Posted on April 9, 2022 by childrenslearninginstitute
November 24, 2021 online and January 5, 2022 in issue
Purpose: We studied conversations initiated through teacher questions during shared book reading in prekindergarten and kindergarten classrooms as these conversations provide opportunities for the teacher to scaffold emerging language skills. This study provides detailed analysis of scaffolding strategies used by teachers after children answered teachers’ questions.
Method: Participants included 93 prekindergarten and kindergarten teachers who read aloud a standard narrative text to their class of students. All the sessions were video-recorded, transcribed, and then coded for conversational turns and teacher scaffolding strategies.
Results: Descriptive findings showed great variability in the length of conversations and the extent to which teachers used scaffolding strategies. Most teacher scaffolds matched children’s accuracy of response such that they provided support after incorrect responses and provided additional challenge after correct responses. Significant sequential associations were observed between the level of children’s response and multiple types of scaffolds (e.g., corrective feedback scaffold after incorrect response; discussing factual questions after a correct response).

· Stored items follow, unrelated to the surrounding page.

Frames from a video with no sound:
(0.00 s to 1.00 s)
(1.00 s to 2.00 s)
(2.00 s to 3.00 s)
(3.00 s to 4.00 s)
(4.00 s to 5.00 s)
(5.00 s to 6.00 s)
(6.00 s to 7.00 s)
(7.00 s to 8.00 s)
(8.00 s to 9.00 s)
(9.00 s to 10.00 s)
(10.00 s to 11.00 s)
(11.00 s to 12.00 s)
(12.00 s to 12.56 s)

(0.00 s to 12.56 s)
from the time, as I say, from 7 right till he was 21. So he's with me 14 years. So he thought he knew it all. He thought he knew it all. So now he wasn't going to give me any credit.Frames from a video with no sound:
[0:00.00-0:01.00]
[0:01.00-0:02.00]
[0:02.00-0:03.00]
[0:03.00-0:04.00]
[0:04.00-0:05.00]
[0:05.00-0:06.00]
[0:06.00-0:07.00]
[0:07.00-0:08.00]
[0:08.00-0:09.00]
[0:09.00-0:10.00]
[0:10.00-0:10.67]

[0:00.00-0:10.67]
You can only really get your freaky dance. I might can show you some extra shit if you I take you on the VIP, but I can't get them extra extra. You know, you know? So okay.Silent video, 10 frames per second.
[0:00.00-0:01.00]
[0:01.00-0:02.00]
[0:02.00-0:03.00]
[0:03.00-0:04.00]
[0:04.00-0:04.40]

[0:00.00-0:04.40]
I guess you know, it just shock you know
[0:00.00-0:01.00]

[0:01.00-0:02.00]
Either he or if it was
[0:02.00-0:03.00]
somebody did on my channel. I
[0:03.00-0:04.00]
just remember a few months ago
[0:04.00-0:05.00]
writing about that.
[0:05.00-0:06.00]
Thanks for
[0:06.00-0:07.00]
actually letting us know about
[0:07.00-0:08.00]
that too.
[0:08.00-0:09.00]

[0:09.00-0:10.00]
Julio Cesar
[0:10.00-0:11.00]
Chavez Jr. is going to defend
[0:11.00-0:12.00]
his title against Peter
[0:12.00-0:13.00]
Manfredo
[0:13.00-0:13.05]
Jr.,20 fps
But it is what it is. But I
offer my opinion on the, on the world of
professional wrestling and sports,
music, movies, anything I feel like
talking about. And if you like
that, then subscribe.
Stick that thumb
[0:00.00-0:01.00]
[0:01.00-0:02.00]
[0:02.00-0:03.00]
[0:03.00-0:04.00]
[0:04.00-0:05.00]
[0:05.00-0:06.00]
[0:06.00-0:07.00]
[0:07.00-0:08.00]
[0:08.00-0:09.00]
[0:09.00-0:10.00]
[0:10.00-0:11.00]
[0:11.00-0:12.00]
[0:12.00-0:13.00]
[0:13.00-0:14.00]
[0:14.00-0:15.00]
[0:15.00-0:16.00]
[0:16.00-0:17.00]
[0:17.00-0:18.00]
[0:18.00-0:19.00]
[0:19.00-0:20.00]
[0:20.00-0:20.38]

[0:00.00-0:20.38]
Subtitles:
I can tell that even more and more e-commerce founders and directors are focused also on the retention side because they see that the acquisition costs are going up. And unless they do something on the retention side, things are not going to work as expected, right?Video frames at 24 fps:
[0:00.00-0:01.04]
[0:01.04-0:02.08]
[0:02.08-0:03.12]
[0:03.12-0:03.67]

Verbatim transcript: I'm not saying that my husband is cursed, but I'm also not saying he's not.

Conclusions: Findings indicate that during shared reading, teachers are responsive to children’s answers and are able to provide challenge or support as needed. However, teachers infrequently used scaffolding strategies like causal effects, predictions, and recasts. Given evidence that strategies such as recasts support early language skills, professional development experiences could encourage early childhood teachers to incorporate this and other key scaffolding strategies.
Deshmukh, Richa & Pentimonti, Jill & Zucker, Tricia & Curry, Bridget. (2021). Teachers’ Use of Scaffolds Within Conversations During Shared Book Reading. Language, Speech, and Hearing Services in Schools. 53. 1-17. 10.1044/2021_LSHSS-21-00020.